Paradoxes of Orthodoxy
Self-doubt
and self-shame are paradoxical in form, but fairly orthodox in their truth
values. Self-doubt, which can’t prove itself, is equivalent to the proposition
that you can’t prove everything; self-shame, which refutes itself, is
equivalent to the proposition that you can refute anything.
On
the other hand, self-pride and self-trust are orthodox in form but paradoxical
in truth values. They affirm themselves in opposite ways, and you’d think
self-pride was making the more modest claim. It only says that it’s true in some mathematical model; self-trust says
that it’s true in every mathematical
model.
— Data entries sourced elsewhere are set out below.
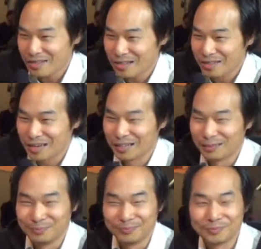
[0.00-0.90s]
I think that
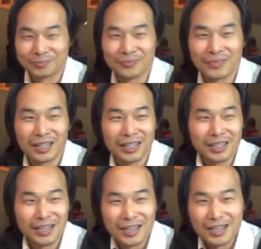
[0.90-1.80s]

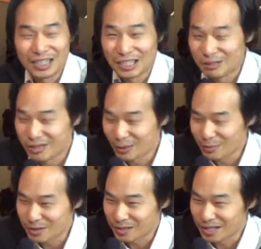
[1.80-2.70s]
you know, it's
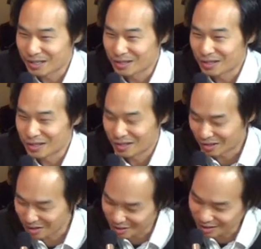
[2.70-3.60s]
almost like
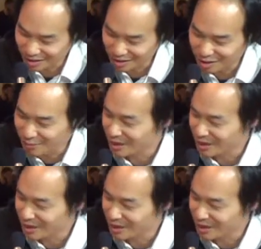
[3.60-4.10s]
there's so much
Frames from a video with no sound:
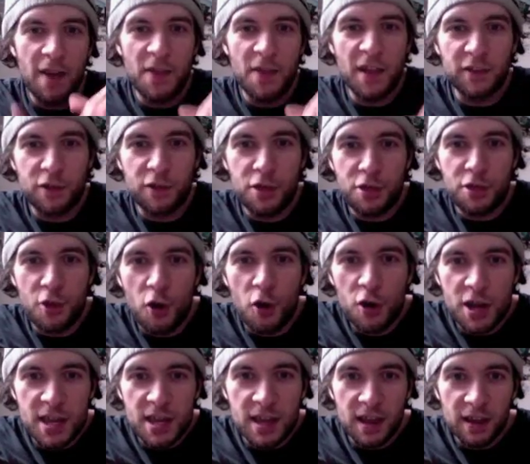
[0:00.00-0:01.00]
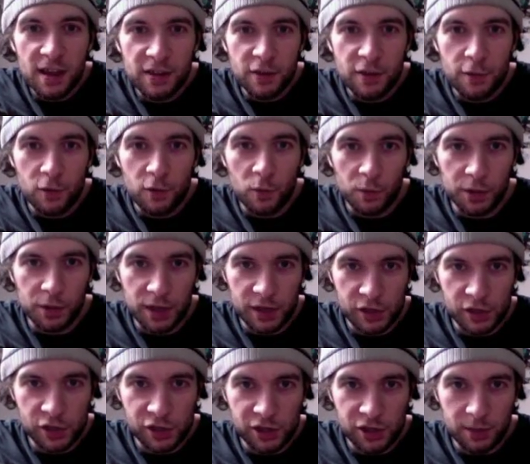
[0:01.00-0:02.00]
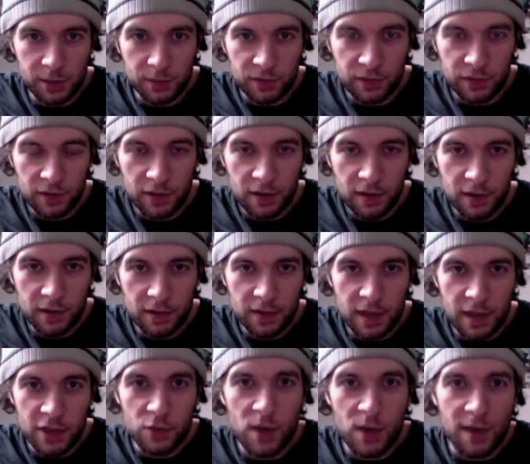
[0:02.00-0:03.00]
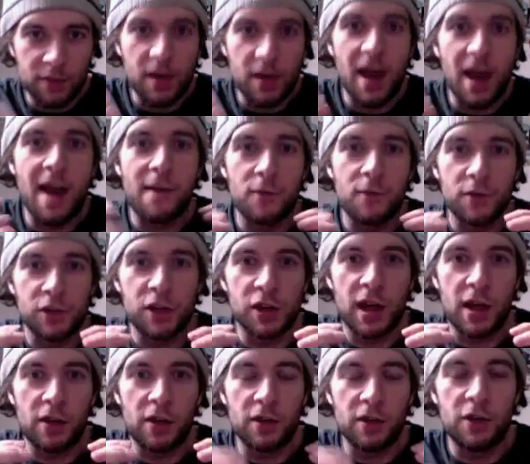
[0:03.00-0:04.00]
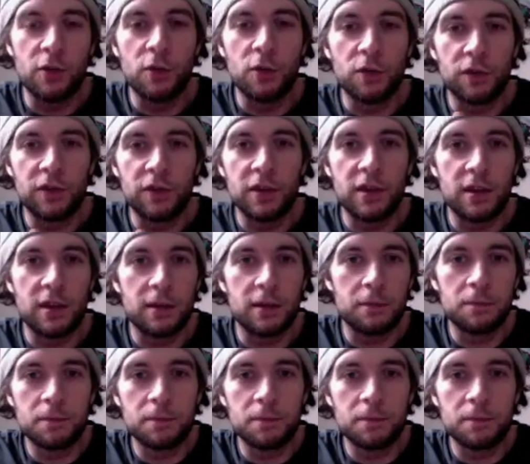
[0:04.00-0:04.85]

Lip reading: that's 30 different relationships that you have to average out in order to get.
But of these two Pollyanna-ish self-affirmations, the one making the
more sweeping claim is the true one, due to its emptiness.
What’s
worse, self-trust is ‘obvious’, but only after you’ve learned Gödel’s two
Incompleteness Theorems! Löb’s Theorem is like the math professor who, during a
lecture, said, “This proposition is obvious,” then asked himself, “Is it obvious?” He left the hall and
retired to his office. A half-hour later he returned to say, “Yes, it is obvious.”